_Task goal_
Leaving out the images, please output every entry exactly as it appears.

_Exercise materials_
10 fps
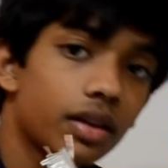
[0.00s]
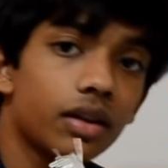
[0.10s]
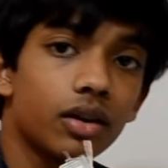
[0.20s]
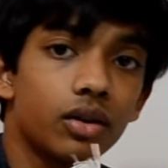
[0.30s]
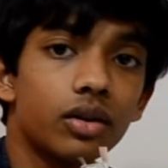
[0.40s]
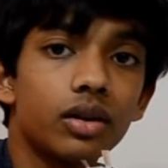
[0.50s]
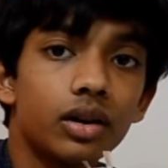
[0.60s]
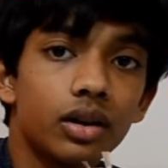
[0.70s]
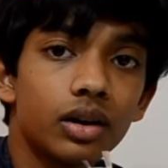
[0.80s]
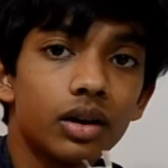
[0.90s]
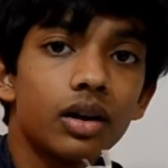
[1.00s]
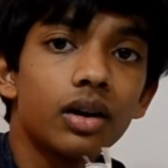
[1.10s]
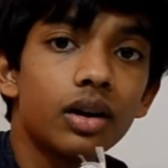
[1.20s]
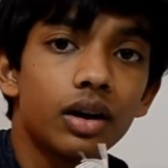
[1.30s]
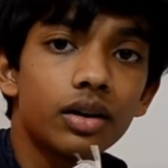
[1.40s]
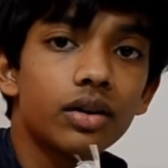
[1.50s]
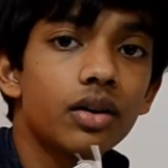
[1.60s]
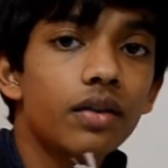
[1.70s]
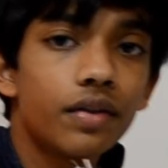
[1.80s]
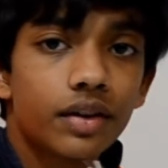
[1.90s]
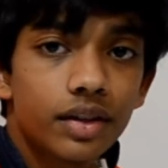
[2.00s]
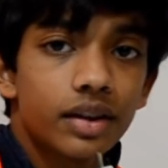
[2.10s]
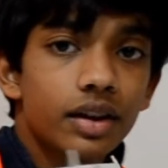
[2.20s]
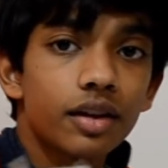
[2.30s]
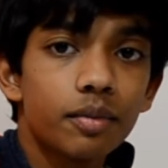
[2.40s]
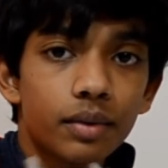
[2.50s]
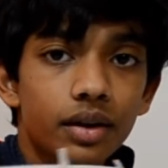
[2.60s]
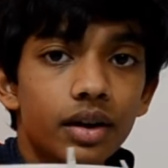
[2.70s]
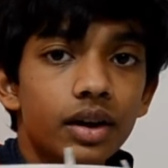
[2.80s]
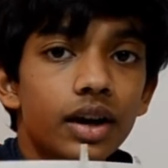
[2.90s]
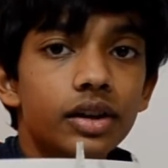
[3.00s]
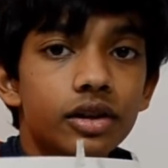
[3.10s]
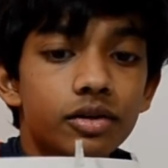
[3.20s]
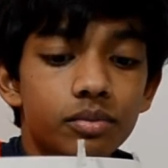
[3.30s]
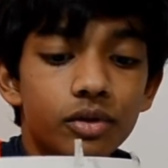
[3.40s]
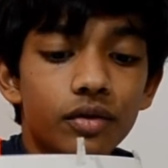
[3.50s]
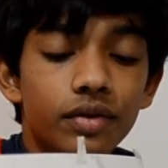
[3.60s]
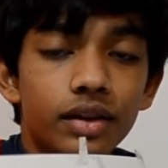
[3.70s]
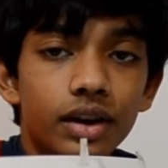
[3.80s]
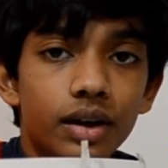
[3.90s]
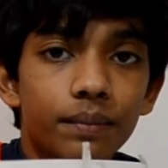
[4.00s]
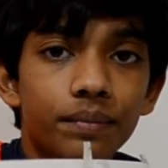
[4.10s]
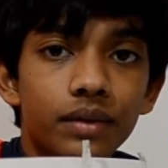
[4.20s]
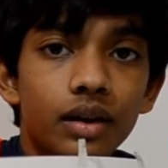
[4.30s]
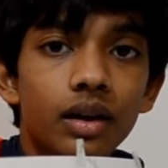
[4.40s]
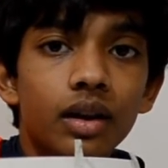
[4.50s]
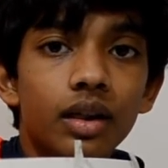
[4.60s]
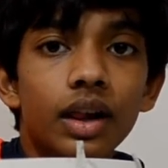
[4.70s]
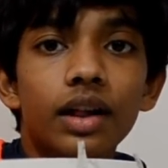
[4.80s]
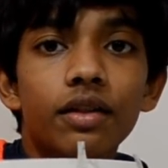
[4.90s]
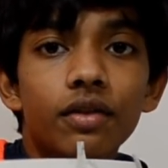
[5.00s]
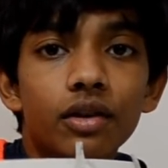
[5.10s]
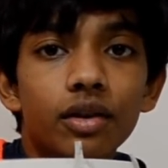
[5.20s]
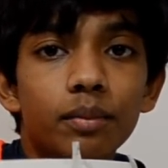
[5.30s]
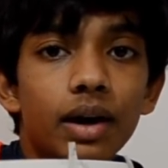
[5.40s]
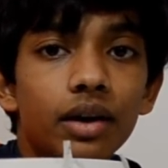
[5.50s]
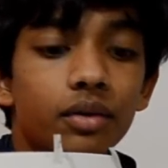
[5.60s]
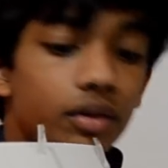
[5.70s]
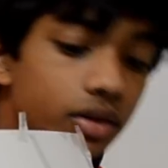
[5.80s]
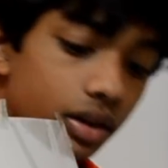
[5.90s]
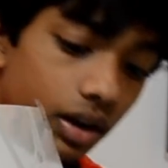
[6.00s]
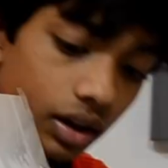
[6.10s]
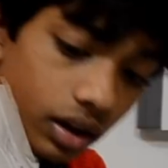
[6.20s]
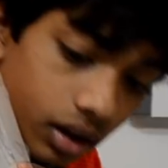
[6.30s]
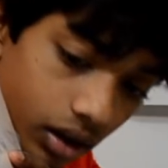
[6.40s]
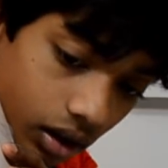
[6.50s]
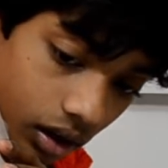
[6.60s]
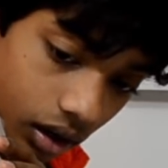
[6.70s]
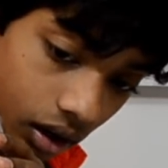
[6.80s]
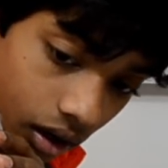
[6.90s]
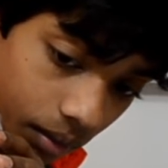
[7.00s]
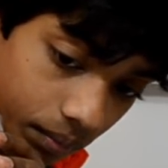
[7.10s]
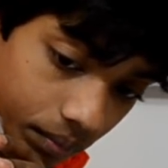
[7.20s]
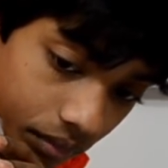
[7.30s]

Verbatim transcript: So, I don't know if you can see this, but it just moves the um, lens forward and backwards and um,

_Task answer_
10 fps
[0.00s]
[0.10s]
[0.20s]
[0.30s]
[0.40s]
[0.50s]
[0.60s]
[0.70s]
[0.80s]
[0.90s]
[1.00s]
[1.10s]
[1.20s]
[1.30s]
[1.40s]
[1.50s]
[1.60s]
[1.70s]
[1.80s]
[1.90s]
[2.00s]
[2.10s]
[2.20s]
[2.30s]
[2.40s]
[2.50s]
[2.60s]
[2.70s]
[2.80s]
[2.90s]
[3.00s]
[3.10s]
[3.20s]
[3.30s]
[3.40s]
[3.50s]
[3.60s]
[3.70s]
[3.80s]
[3.90s]
[4.00s]
[4.10s]
[4.20s]
[4.30s]
[4.40s]
[4.50s]
[4.60s]
[4.70s]
[4.80s]
[4.90s]
[5.00s]
[5.10s]
[5.20s]
[5.30s]
[5.40s]
[5.50s]
[5.60s]
[5.70s]
[5.80s]
[5.90s]
[6.00s]
[6.10s]
[6.20s]
[6.30s]
[6.40s]
[6.50s]
[6.60s]
[6.70s]
[6.80s]
[6.90s]
[7.00s]
[7.10s]
[7.20s]
[7.30s]

Verbatim transcript: So, I don't know if you can see this, but it just moves the um, lens forward and backwards and um,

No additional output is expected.